Microsoft Entra テナントのセキュリティとユーザーのエクスペリエンスを向上させるために、レガシ認証を無効にする必要があります。 ただし、テナントの重要なユーザー エクスペリエンスは、レガシ認証に依存している場合があります。 レガシ認証をシャットダウンする前に、それらのケースを見つけて、より安全な認証に移行することができます。
レガシ認証を使ったサインイン ブックを使うと、環境内のすべてのレガシ認証のサインインを表示できます。 このブックは、レガシ認証の使用を終了する前に、重要なワークフローを見つけて、より安全な認証方法に移行するのに役立ちます。
ブックにアクセスする方法
適切なロールの組み合わせを使って Microsoft Entra 管理センターにサインインします。

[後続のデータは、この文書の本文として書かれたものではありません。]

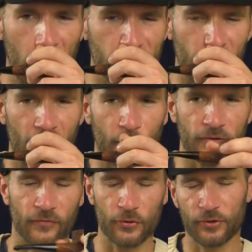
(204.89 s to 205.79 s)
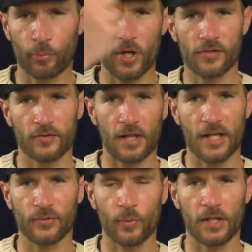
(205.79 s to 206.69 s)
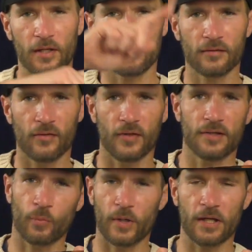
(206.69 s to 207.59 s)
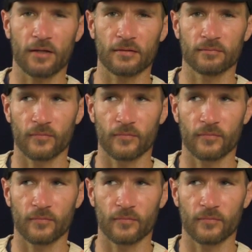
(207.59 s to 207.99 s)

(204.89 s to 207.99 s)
So that was first impressions last week, this week,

[ID]>[監視と正常性]>[ブック] の順に移動します。
[使用状況] セクションで、[レガシ認証を使ったサインイン] ブックを選択します。
ブックのセクション
このブックを使用すると、対話型サインインと非対話型サインインを区別できます。このブックでは、テナント全体でどのレガシー認証プロトコルが使用されているかを明らかにします。
データ収集は、次の 3 つの手順で構成されます。
レガシ認証プロトコルを選択し、アプリケーションを選択すると、そのアプリケーションにアクセスするユーザーでフィルタリングされます。

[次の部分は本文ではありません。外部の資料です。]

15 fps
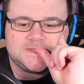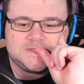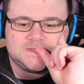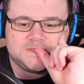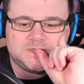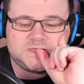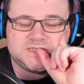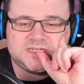
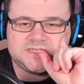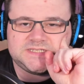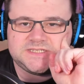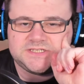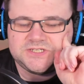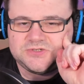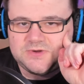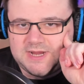Because he's
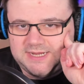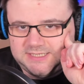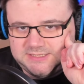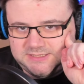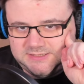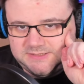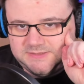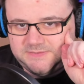
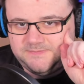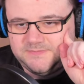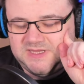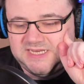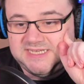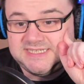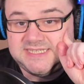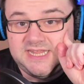distracted,
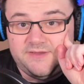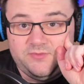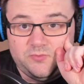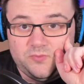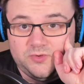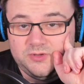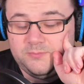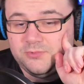and he's never
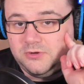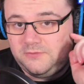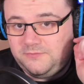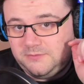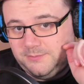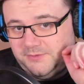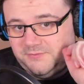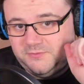run a
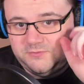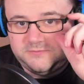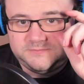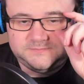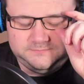brothel before.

ユーザーを選択すると、選択したアプリに対するレガシ認証によるすべてのサインインが表示されます。
レガシ認証の使用方法を理解するために、ユーザーのすべてのレガシ認証サインインを表示します。
フィルター
このブックでは、複数のフィルターがサポートされています。
時間の範囲 (最大 90 日間)
ユーザー プリンシパル名
アプリケーション
サインインの状態 (成功または失敗)
ベスト プラクティス
お使いの環境でレガシ認証をブロックするためのガイダンスについては、「条件付きアクセスで Microsoft Entra ID へのレガシ認証をブロックする」を参照してください。
かつてレガシ認証に依存していた多くの電子メールプロトコルは、現在ではより安全な先進認証方法をサポートしています。 このブックにレガシ電子メール認証プロトコルが表示される場合は、代わりに電子メールの先進認証への移行を検討してください。 詳細については、「Exchange Online での基本認証の非推奨」を参照してください。
一部のクライアントでは、クライアントの構成に応じて、レガシ認証と先進認証の両方を使用できます。 Microsoft Entra のログでクライアントに "最新のモバイルまたはデスクトップ クライアント" または "ブラウザー" が表示される場合は、先進認証が使われています。 "Exchange ActiveSync" などの特定のクライアントまたはプロトコル名がある場合は、Microsoft Entra ID への接続にレガシ認証を使っています。 条件付きアクセスのクライアントの種類と、Microsoft Entra 管理センターの Microsoft Entra レポート ページでは先進認証クライアントとレガシ認証クライアントが区別され、このブックにはレガシ認証のみが取り込まれます。
ID 保護の詳細については、「ID 保護とは」を参照してください。
Microsoft Entra ブックの詳細については、「Microsoft Entra ブックの使用方法」を参照してください。